Last night, at the convivial Hudson House, there was a moment when I sat back, feeling as though I were sitting in a Toulouse-Lautrec rendition of a bistro. It seemed like that — except the diners were people of this century, enjoying a night out in Nyack.
Jessica Cohn, with another guest post for Restaurant Week. Doesn’t it feel as though sublime food has a direct connection with imagination? The soup last night was our first send-off. The vegetarian selection was a carroty creation.
With that, we also tried the butternut squash, endive, apple, and pecan salad. The squash was slightly roasted, and the Gorgonzola – just the right amount – and walnut vinaigrette parlayed the fresh ingredients beautifully.
Murray’s chicken. Atlantic salmon. Smithfield pork chop. Korean BBQ steak. What to do. What to choose?

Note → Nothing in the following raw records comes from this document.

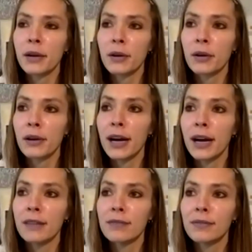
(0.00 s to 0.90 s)

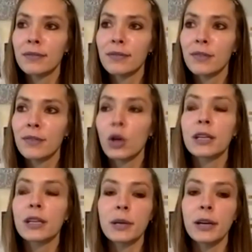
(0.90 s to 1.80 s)
her
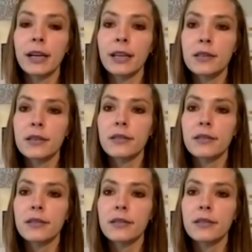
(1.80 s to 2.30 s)
experience.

The special menu mentioned that there was a chili glaze on the chicken. That intrigued me, and am I glad it did. I can’t be sure when I’ve had chicken this flavorful and playful. It was hard to decide what to save for the last bite, because even the olives were small revelations.
My partner ordered the pork chop, with figs and lemons and pepper and a dash of zowie.

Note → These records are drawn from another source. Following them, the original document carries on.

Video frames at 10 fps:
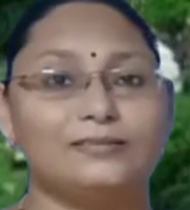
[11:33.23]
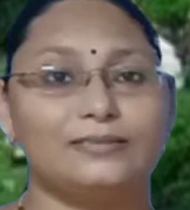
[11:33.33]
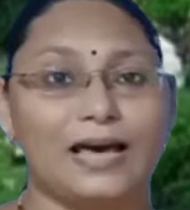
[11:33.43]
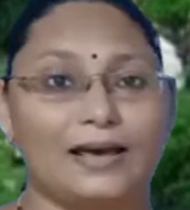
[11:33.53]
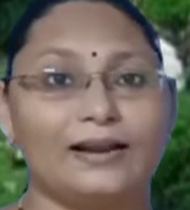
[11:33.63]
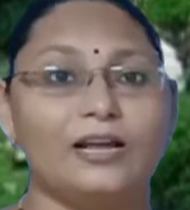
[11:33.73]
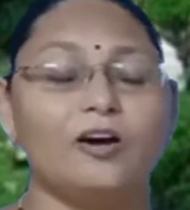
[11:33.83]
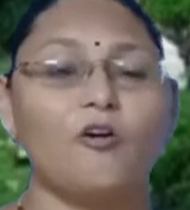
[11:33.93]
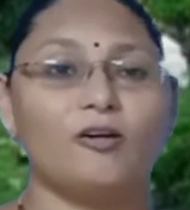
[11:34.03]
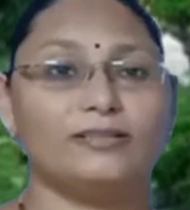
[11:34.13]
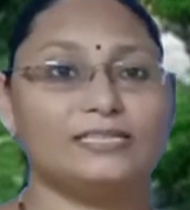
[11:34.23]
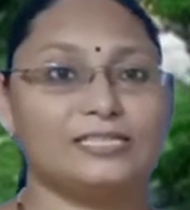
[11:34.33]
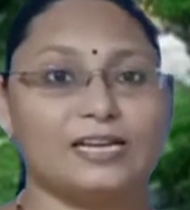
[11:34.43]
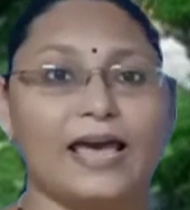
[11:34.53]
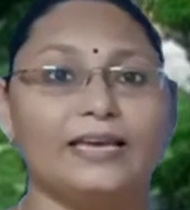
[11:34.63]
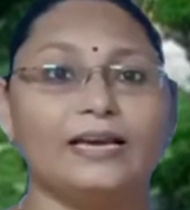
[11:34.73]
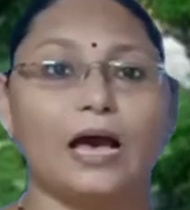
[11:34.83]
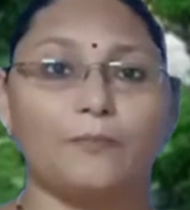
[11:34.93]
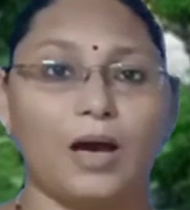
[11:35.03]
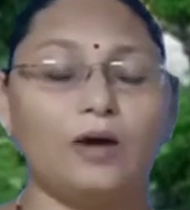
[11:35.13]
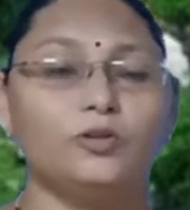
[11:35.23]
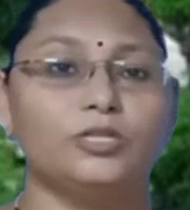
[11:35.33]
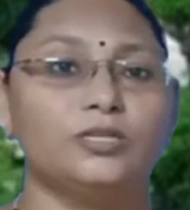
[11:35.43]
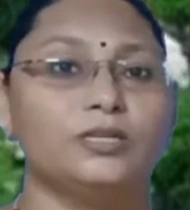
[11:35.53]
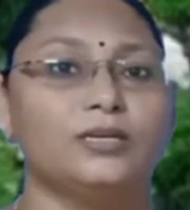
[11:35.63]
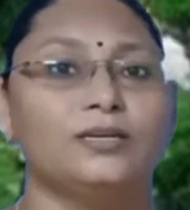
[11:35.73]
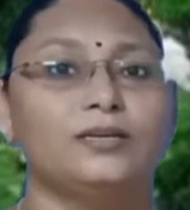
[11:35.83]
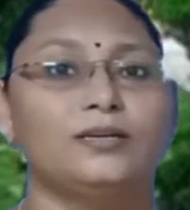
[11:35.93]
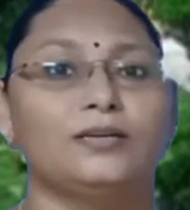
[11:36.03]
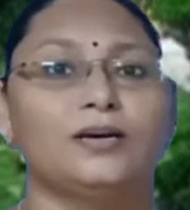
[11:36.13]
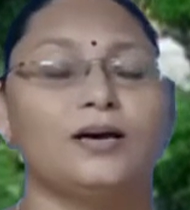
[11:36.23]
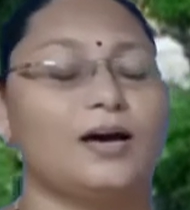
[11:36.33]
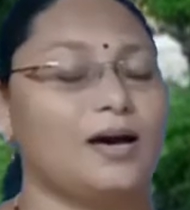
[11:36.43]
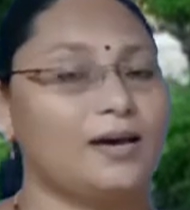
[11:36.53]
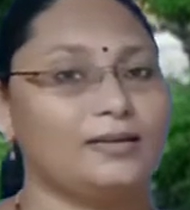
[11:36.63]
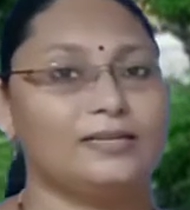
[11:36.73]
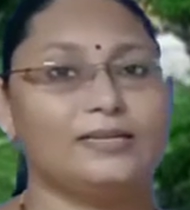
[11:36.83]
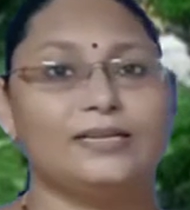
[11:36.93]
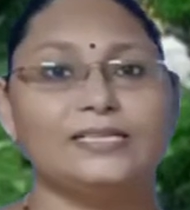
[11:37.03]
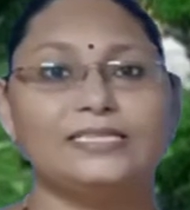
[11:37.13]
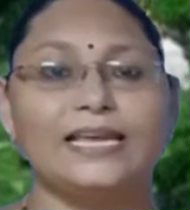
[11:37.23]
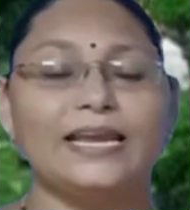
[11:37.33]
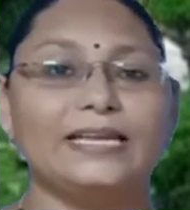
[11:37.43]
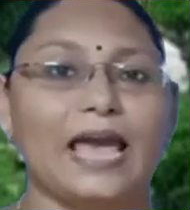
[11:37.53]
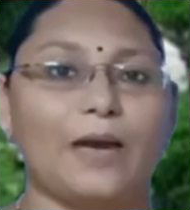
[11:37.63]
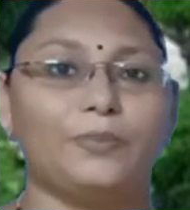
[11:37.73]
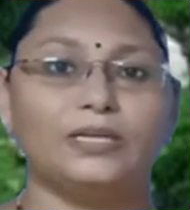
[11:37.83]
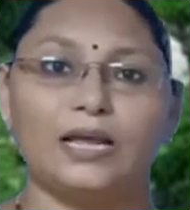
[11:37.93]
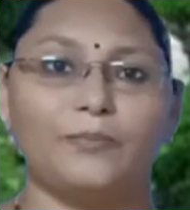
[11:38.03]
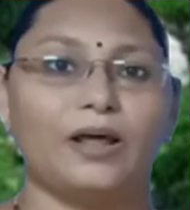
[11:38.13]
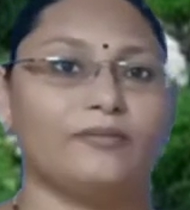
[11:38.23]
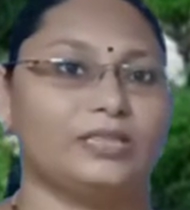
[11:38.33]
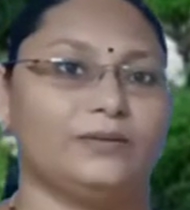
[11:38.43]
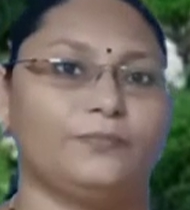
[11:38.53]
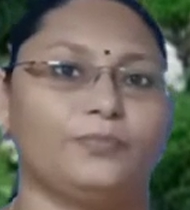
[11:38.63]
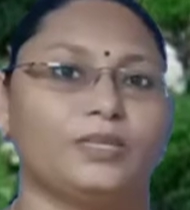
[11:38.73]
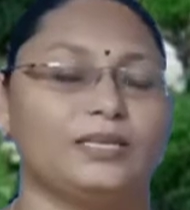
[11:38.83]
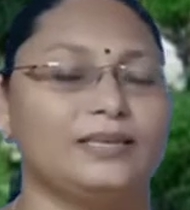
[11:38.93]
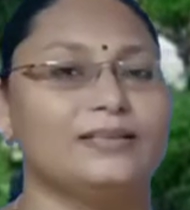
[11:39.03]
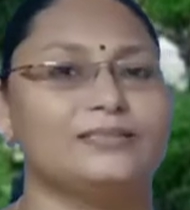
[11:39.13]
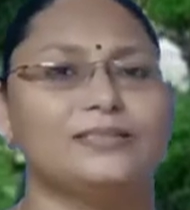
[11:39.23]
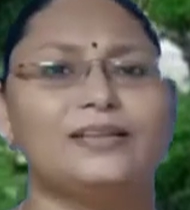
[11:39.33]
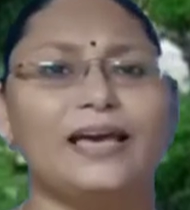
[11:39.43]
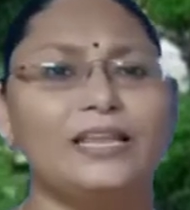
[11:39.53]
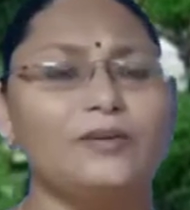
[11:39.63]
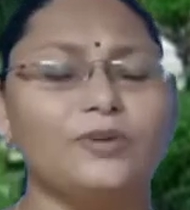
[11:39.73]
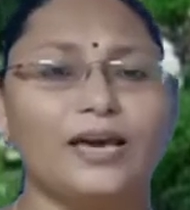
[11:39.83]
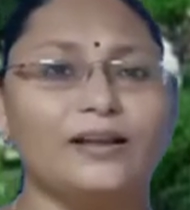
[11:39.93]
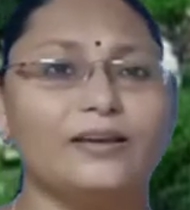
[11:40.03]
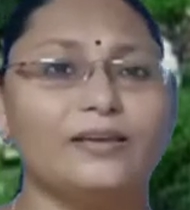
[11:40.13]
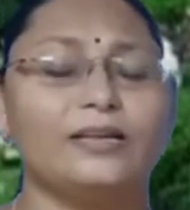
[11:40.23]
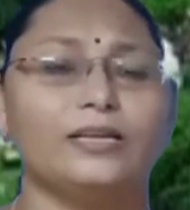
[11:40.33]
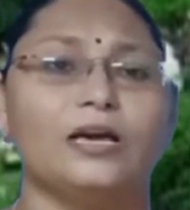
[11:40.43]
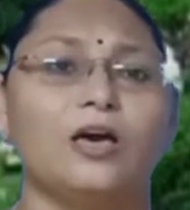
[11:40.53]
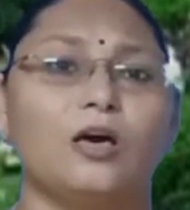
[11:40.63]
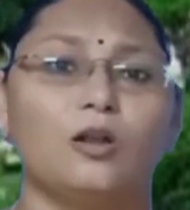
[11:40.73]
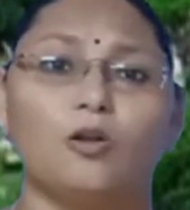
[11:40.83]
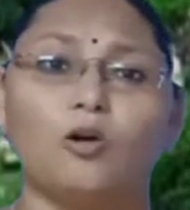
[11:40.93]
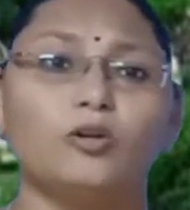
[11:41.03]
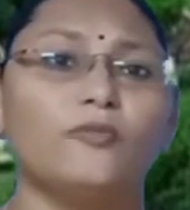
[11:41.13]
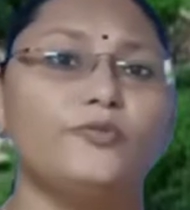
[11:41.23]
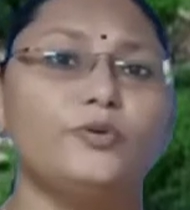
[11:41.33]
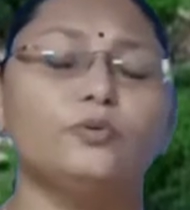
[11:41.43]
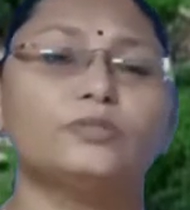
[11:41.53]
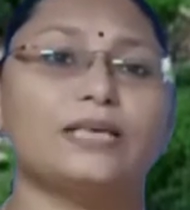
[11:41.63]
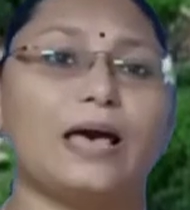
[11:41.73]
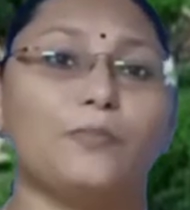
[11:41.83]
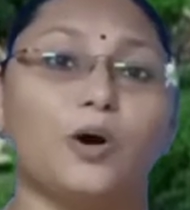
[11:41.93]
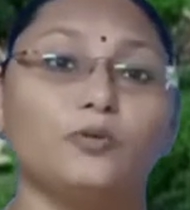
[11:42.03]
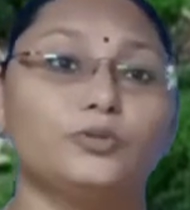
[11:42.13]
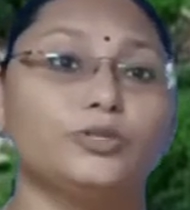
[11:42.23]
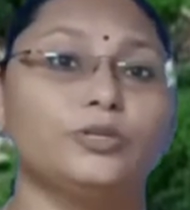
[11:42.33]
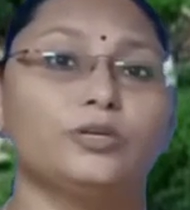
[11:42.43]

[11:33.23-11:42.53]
dharna or the strike about our state capital Amravati. Yes, daily we are hearing lot of news about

We were awfully full and in no need of additional kitchen alchemy. But then the desserts were delivered. The sweet course was so involving, I almost forgot where I was, much less how I was feeling before it arrived. The firecracker apple cake was a nutty combination of heat and sweet that took on additional flavor with each tasting.
Our charming waiter was laughing because all the women were ordering the sticky toffee pudding cake that night, and I have to say, this was one of those times when groupthink was actually on target. If this cake were an island, I would go live on it.
It was every bit as delectable as it looks, and then some. And can you see the chocolate caramels in the background? The salt makes them insanely good. The Hudson House, without a doubt, is guided by people who know what they are doing. And it’s not just the food. It’s everything.
A huge vase of spring branches commands the center of the dining room, and the walls give way to a mind-expanding mural and bewitching photographs of the Hudson River, stripped to its essential elements of water and light. The old tin walls have been painted white, which has the effect of framing the animated diners and reflecting the candlelight. It’s a great space with inspired owners and staff who share a special genius for amplifying the small and large wonders of life.
The Hudson House is on the main drag in Nyack, inhabiting the old village hall. Our dining experience was really charming, and I have to tell you, I fought the spell at first. It’s silly, but initially when we were seated in a booth on the perimeter, it bothered me, because I was sharing one long seat with a number of tables and feeling antisocial when we arrived. But the staff won me over, fast, and they won me over for good.
Good thing. No one wants to ruin the vibe at this one-of-a-kind place.